● **WHAT YOU NEED TO DO**
Pictures are to be left out, but please repeat each record exactly.

[Collection entries]
Content starts

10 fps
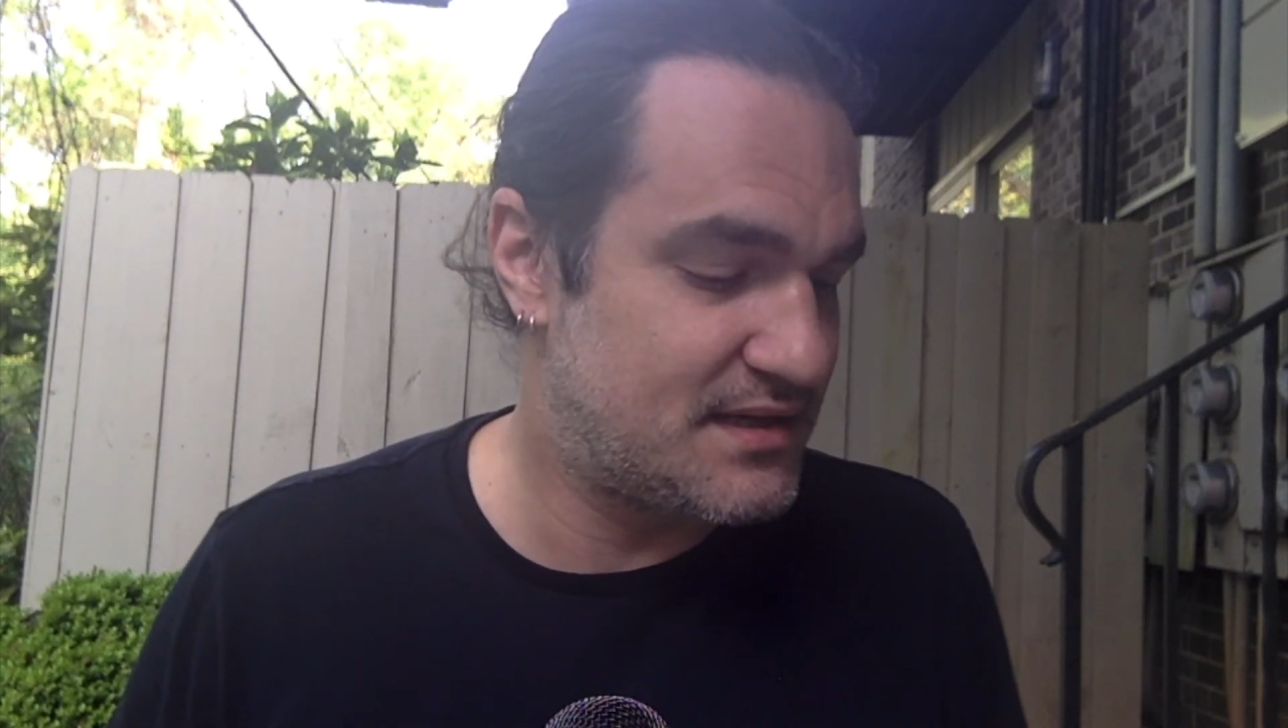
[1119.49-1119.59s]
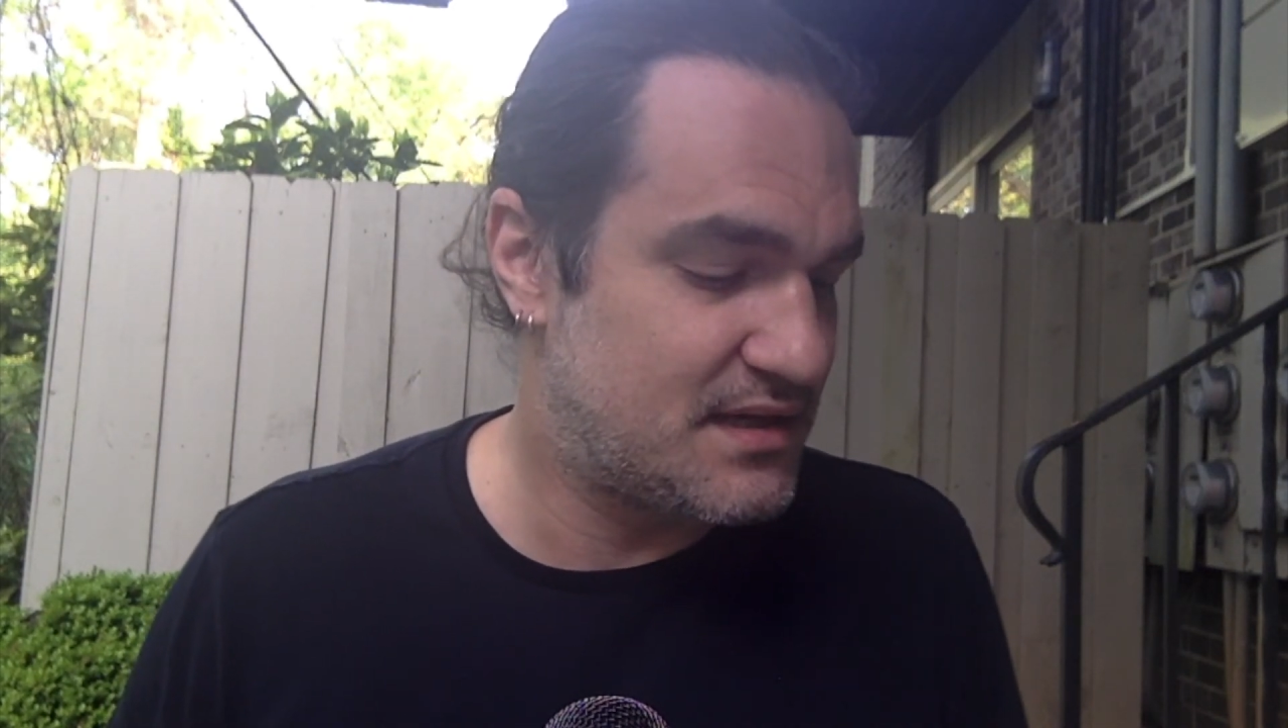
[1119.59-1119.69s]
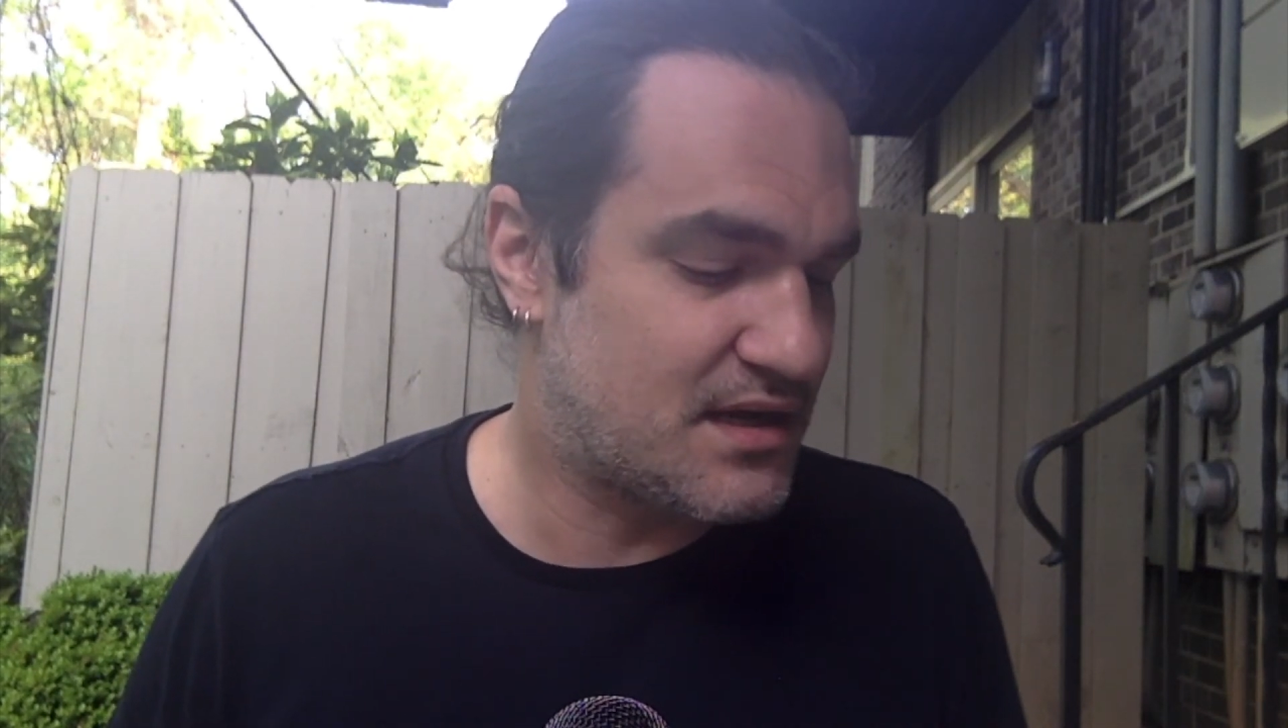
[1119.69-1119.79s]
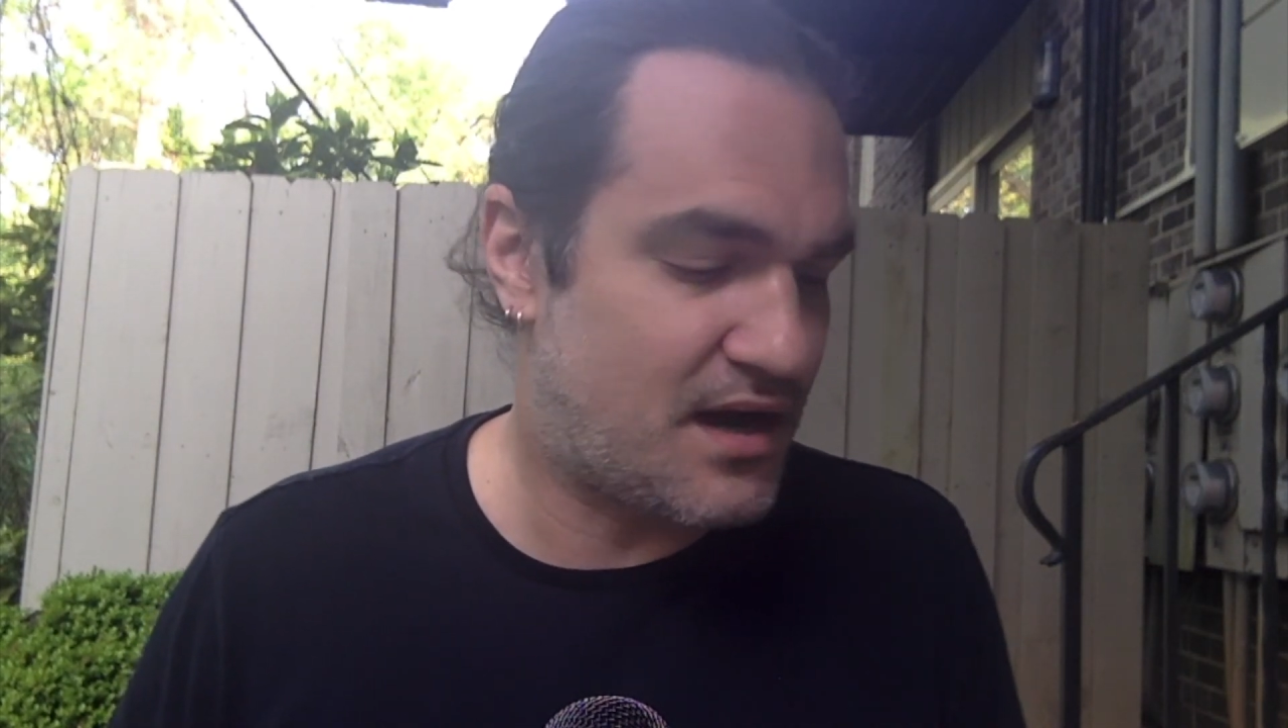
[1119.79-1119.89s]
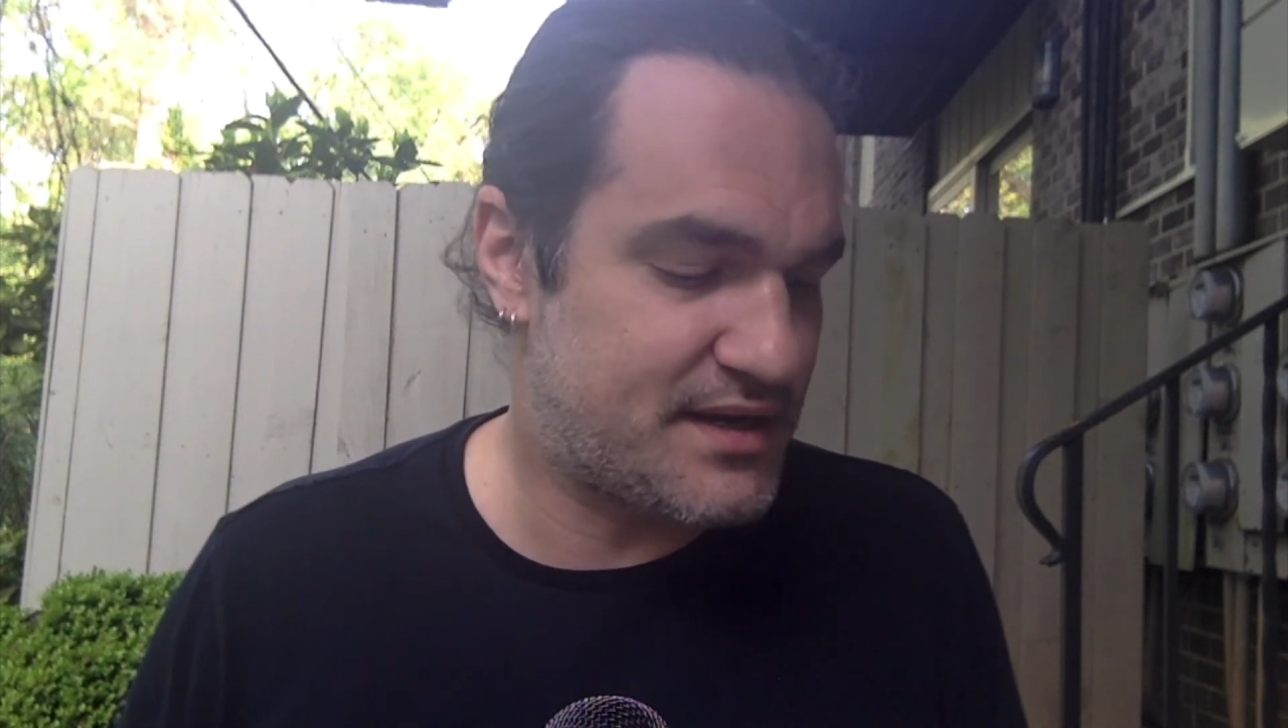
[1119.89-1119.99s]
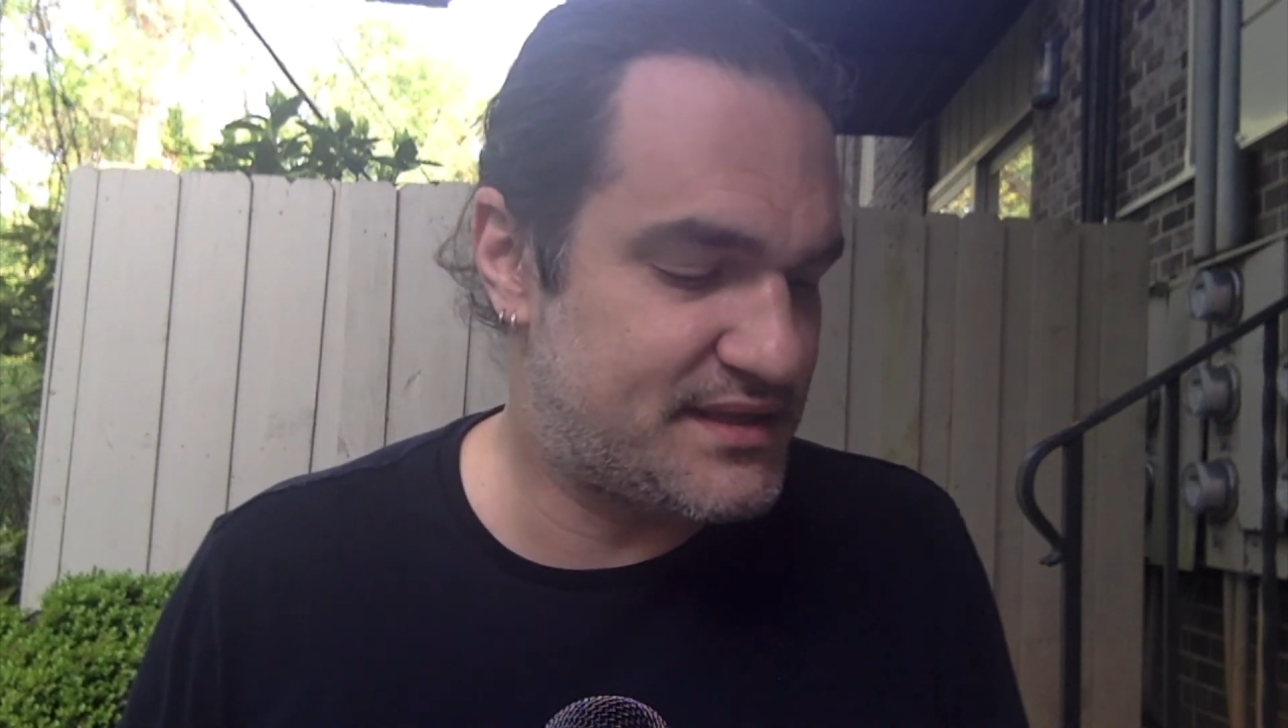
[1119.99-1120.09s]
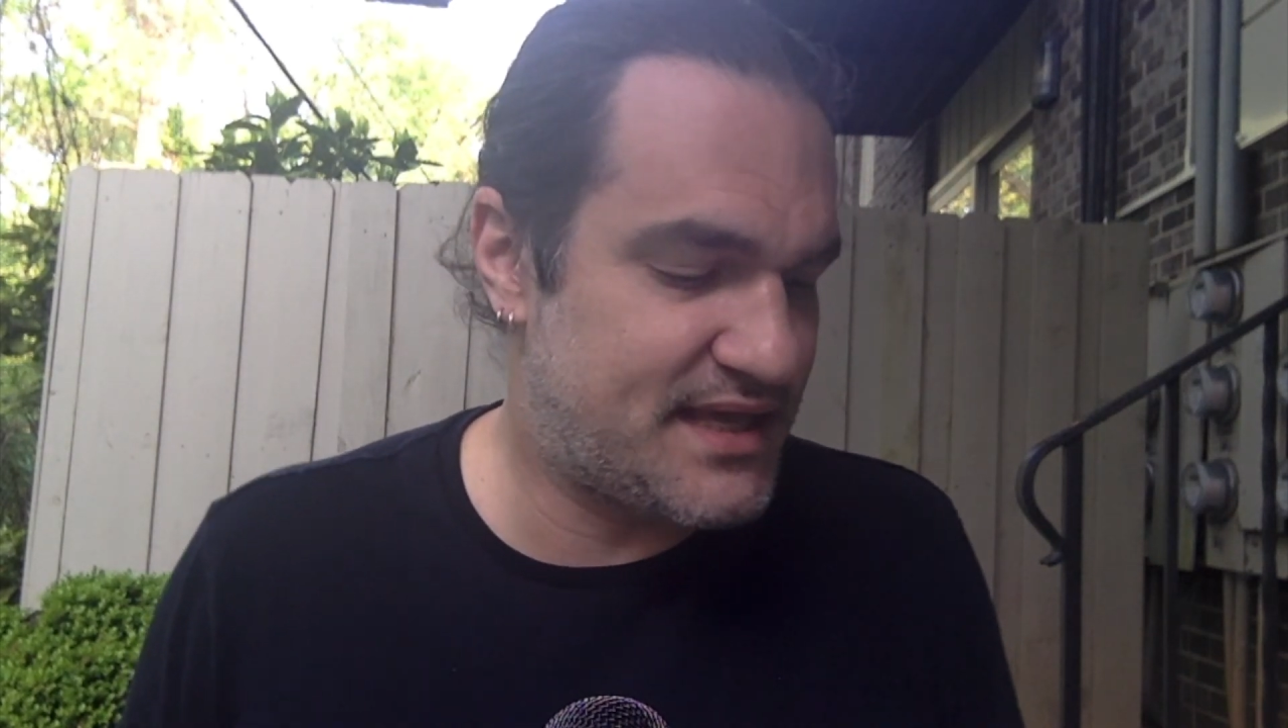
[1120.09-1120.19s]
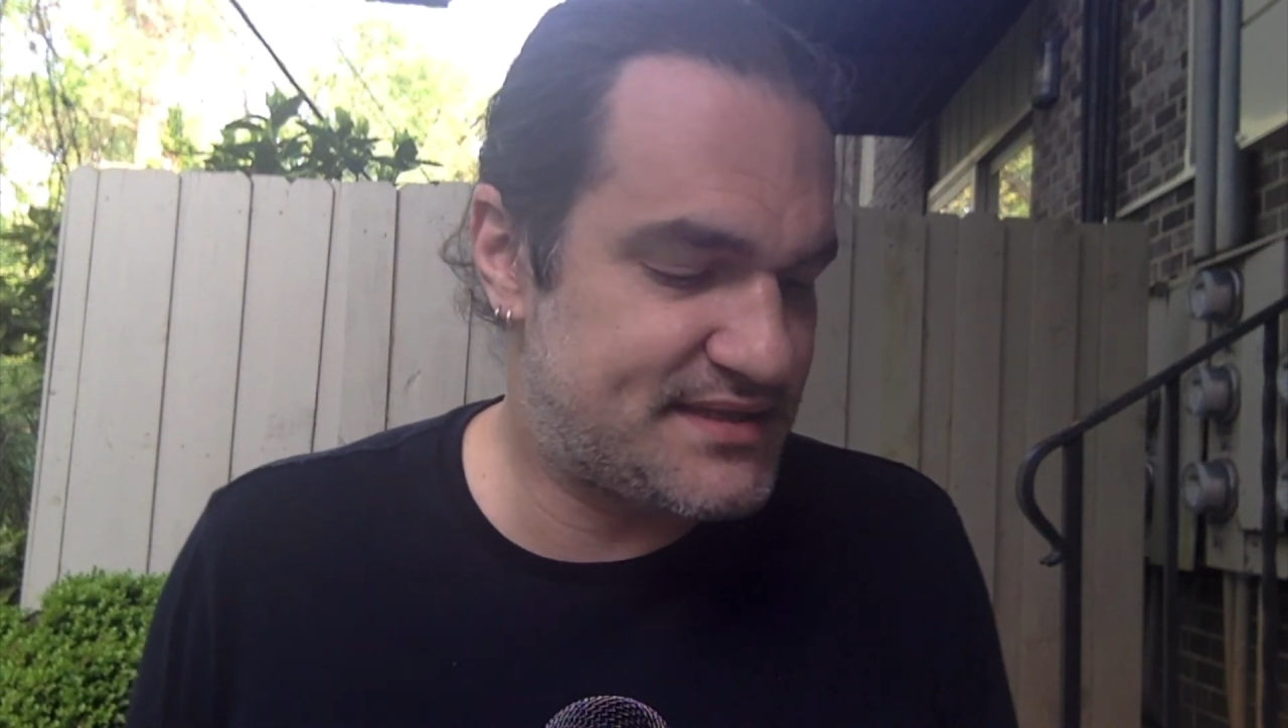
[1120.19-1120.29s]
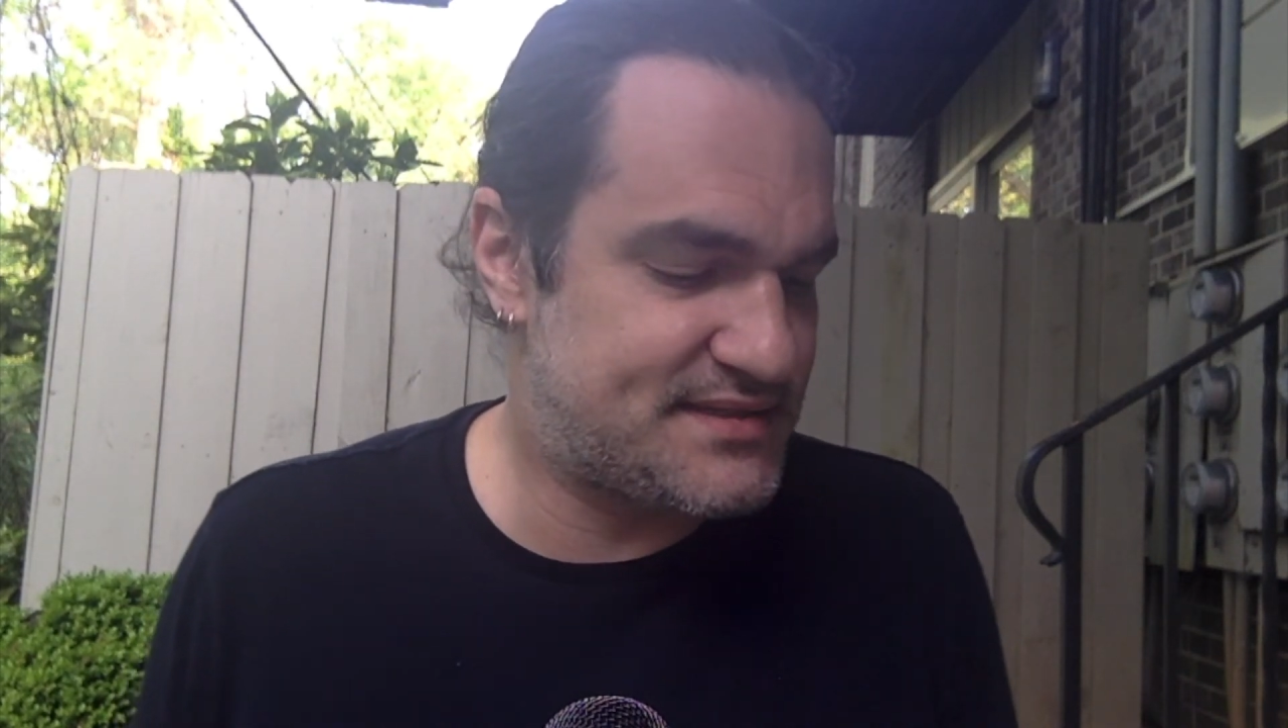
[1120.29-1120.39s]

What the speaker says: Caught in that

Content ends

● **TASK RESPONSE**
10 fps
[1119.49-1119.59s]
[1119.59-1119.69s]
[1119.69-1119.79s]
[1119.79-1119.89s]
[1119.89-1119.99s]
[1119.99-1120.09s]
[1120.09-1120.19s]
[1120.19-1120.29s]
[1120.29-1120.39s]

What the speaker says: Caught in that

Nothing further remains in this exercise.